Paul Harrison, the finance director, said the company can still comfortably spend between £200m and £250m even after the Emdeon deal. It will pay for the US healthcare software developer through cash and existing debt facilities. "There are a lot of opportunities out there and we remain on the lookout," Mr Harrison said.

Sage has a strong track record in buying software companies and is rapidly improving the margin profile of the acquired businesses. Yet after a deal to buy Norway's Visma fell through earlier this year, some analysts raised concerns that Sage would soon run out of targets or have to pay over the odds to acquire companies. Sage has responded by branching out into vertical markets such as construction, where its accounting software can be sold alongside industry-specific products.

Sage's purchase of the Florida-based Emdeon nonetheless came as a surprise and the price it has paid to purchase the company from its parent organisation, Emdeon Corp, concerned analysts. "The price paid is no steal," Kevin Ashton, a Bridgewell Securities analyst, said. Mr Ashton argued that Sage has its work cut out to accelerate growth beyond 5 per cent.

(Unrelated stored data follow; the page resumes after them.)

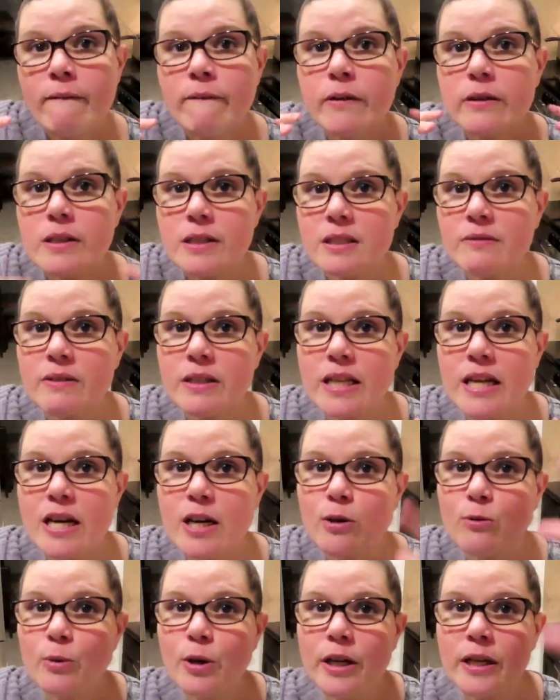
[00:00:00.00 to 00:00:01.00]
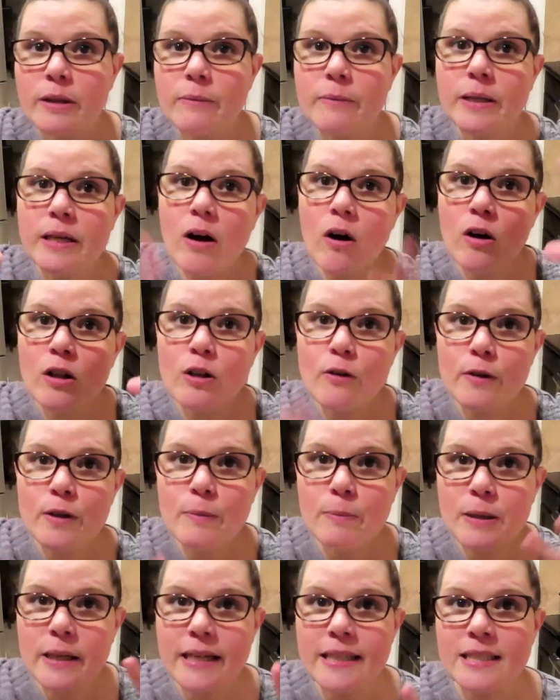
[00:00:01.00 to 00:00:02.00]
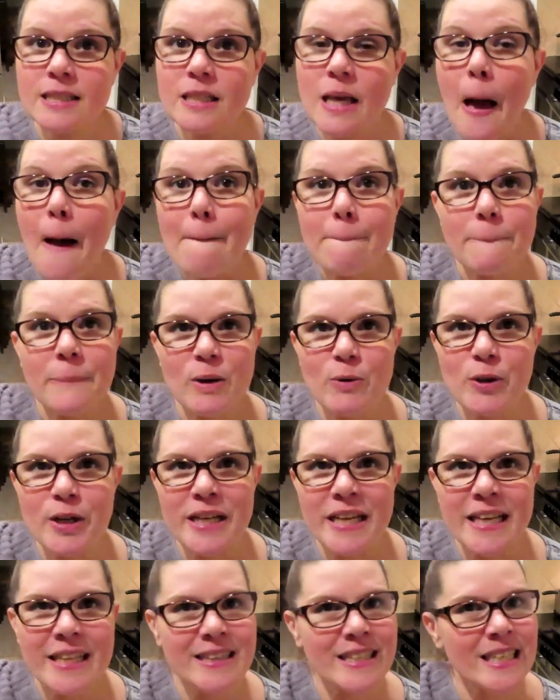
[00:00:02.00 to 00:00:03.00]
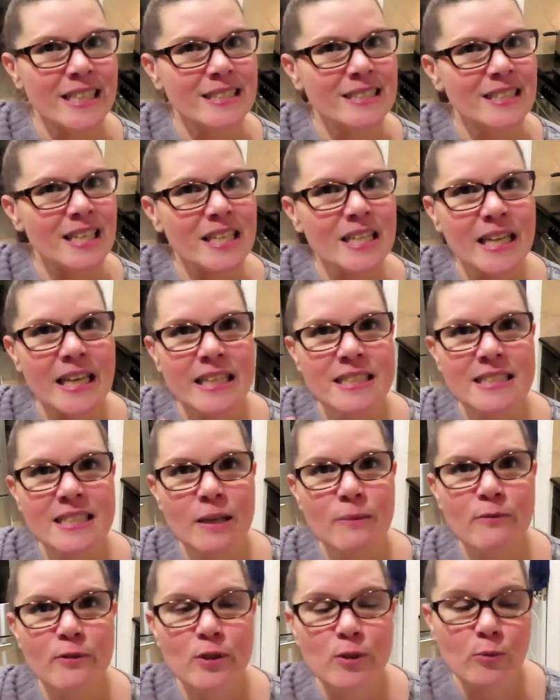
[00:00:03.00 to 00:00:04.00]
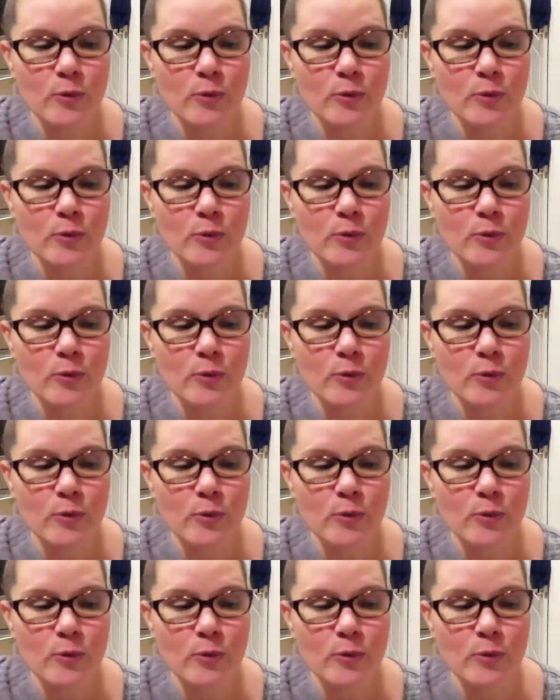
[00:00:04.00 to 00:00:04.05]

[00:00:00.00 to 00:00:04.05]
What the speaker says: for this video, we're gonna be all over the place, but we're gonna get things done and get set up for the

Mr Harrison said he expects Emdeon's margins to improve to more than 20 per cent from about 12 per cent over the next three years. He also pointed to opportunities to cross-sell its traditional accountancy products into Emdeon's customer base of 20,000 doctor's surgeries. Emdeon's software is used for electronic patient records and for appointments, prescriptions and billing.

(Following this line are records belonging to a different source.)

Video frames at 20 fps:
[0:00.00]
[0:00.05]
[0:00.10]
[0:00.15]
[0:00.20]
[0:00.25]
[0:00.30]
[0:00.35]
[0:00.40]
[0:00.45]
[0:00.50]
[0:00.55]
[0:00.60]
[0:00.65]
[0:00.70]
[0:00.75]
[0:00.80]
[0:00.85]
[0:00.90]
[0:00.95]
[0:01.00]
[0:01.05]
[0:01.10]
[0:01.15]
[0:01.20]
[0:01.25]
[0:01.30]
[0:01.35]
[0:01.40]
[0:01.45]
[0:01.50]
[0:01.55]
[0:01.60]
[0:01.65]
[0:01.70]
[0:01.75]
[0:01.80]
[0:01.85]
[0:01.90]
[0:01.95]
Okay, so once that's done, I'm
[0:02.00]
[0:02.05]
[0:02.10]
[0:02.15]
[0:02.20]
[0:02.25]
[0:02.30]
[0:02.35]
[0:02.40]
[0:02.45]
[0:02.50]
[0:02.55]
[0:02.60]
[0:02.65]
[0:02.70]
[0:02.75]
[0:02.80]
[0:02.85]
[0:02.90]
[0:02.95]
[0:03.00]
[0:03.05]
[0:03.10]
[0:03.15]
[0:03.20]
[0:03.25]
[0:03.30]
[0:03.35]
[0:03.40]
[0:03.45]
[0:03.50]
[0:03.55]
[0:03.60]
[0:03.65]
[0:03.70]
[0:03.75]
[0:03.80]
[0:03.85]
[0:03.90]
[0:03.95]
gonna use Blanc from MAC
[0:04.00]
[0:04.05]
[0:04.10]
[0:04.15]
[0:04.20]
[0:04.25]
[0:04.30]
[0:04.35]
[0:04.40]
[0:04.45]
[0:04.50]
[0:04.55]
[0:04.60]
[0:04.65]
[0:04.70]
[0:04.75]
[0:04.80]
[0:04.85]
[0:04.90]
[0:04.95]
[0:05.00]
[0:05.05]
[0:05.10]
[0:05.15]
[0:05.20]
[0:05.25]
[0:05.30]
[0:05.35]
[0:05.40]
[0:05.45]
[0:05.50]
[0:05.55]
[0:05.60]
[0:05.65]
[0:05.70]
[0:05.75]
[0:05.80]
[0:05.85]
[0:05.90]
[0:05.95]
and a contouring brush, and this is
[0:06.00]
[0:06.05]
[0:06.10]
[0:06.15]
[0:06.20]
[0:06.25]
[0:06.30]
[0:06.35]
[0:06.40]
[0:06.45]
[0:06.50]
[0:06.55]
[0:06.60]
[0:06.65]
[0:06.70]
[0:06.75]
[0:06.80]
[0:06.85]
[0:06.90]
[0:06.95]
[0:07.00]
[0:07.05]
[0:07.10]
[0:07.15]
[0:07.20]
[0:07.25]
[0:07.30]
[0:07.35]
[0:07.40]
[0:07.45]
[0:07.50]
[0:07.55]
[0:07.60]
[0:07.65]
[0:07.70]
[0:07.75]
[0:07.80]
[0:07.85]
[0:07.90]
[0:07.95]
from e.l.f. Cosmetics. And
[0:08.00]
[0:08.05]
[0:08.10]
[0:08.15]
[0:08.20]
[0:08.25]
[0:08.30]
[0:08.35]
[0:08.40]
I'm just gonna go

Mr Harrison also stressed that its entry into the healthcare software market does not represent the sort of risk that the National Health Service IT upgrade has proved to be. "The UK market is different from that in the US. In the UK, the NHS is dominant but in the US, the way doctor's practices do business is much more akin to that of a private company," he said.

Sage will compete against Misys in the US, but Mr Harrison said most of its clients will be surgeries with fewer than 10 employees, while Misys supplies software to hospitals and larger clinics.